Source records:
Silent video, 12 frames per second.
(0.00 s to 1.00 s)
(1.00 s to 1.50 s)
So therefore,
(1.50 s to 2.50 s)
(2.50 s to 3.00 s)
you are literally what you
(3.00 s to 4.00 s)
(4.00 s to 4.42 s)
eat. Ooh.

--

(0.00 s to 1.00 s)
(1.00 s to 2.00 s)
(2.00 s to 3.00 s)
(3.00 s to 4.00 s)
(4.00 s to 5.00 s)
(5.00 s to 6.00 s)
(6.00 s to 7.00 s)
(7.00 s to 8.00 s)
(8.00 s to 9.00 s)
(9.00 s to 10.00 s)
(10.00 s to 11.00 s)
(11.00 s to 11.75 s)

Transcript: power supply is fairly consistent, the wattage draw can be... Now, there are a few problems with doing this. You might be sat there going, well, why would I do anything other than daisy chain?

---

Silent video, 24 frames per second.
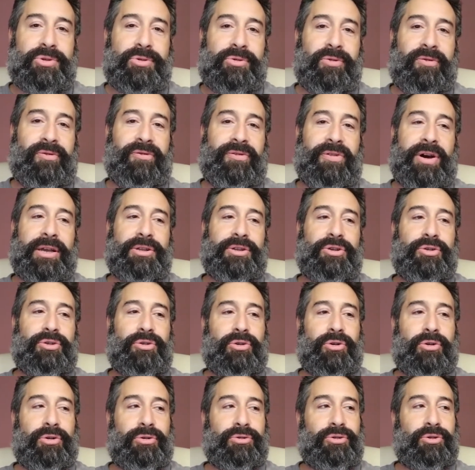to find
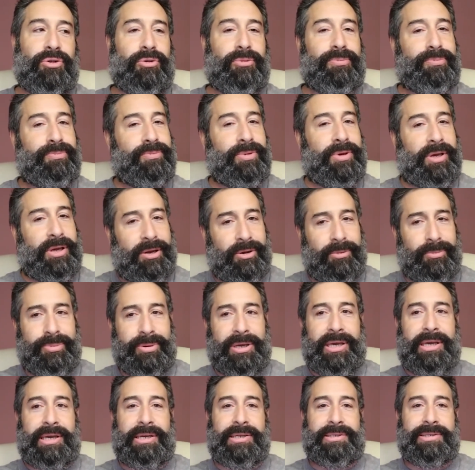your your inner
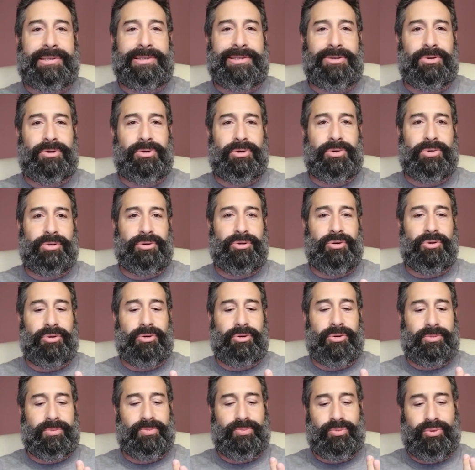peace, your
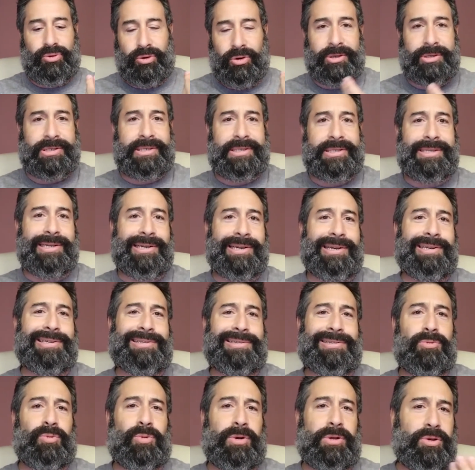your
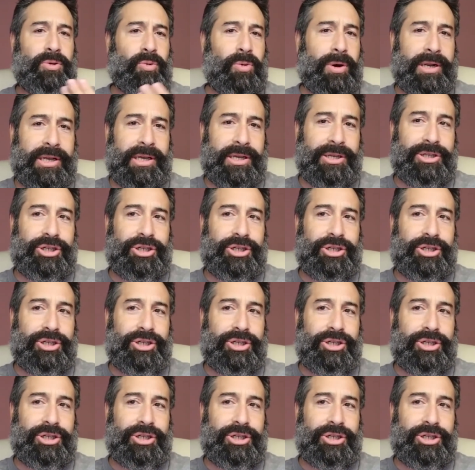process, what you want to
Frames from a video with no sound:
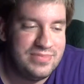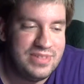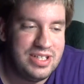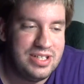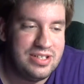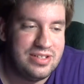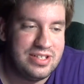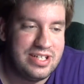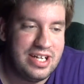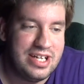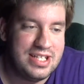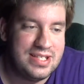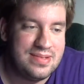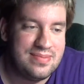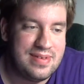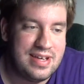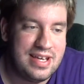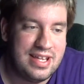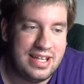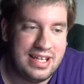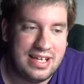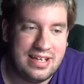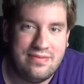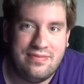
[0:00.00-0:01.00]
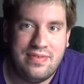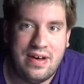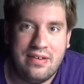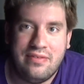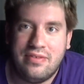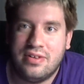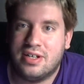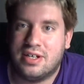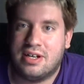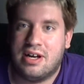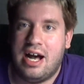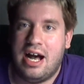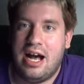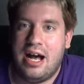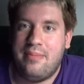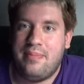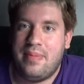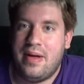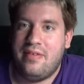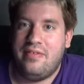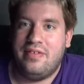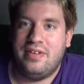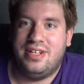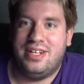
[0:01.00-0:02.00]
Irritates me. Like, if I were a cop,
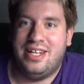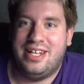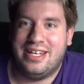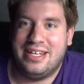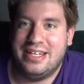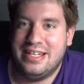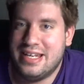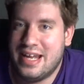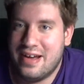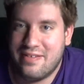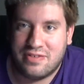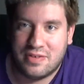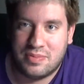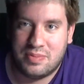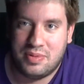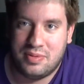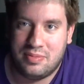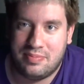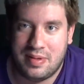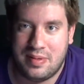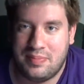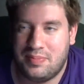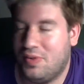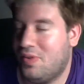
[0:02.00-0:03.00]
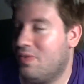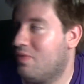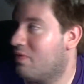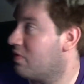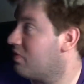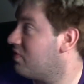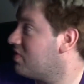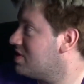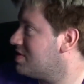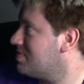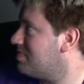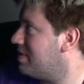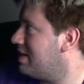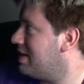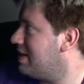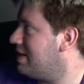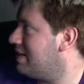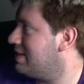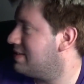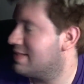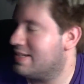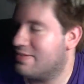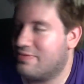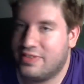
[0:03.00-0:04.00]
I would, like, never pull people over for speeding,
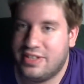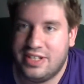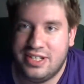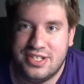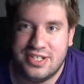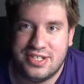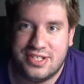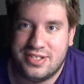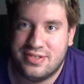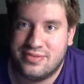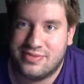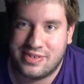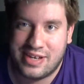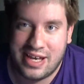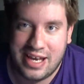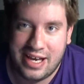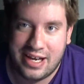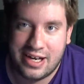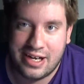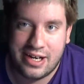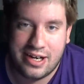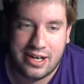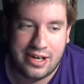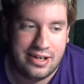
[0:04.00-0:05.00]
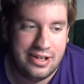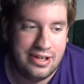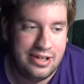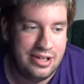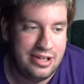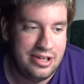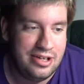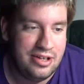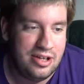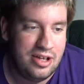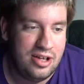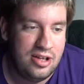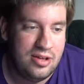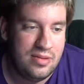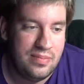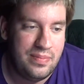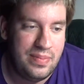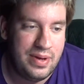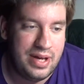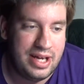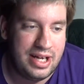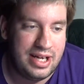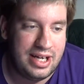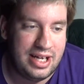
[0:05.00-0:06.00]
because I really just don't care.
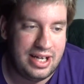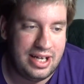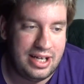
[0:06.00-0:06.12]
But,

- **Problem details**
What lines in the data above contain the word "with"? Show them all.

- **Written answer**
Transcript: power supply is fairly consistent, the wattage draw can be... Now, there are a few problems with doing this. You might be sat there going, well, why would I do anything other than daisy chain?
Frames from a video with no sound:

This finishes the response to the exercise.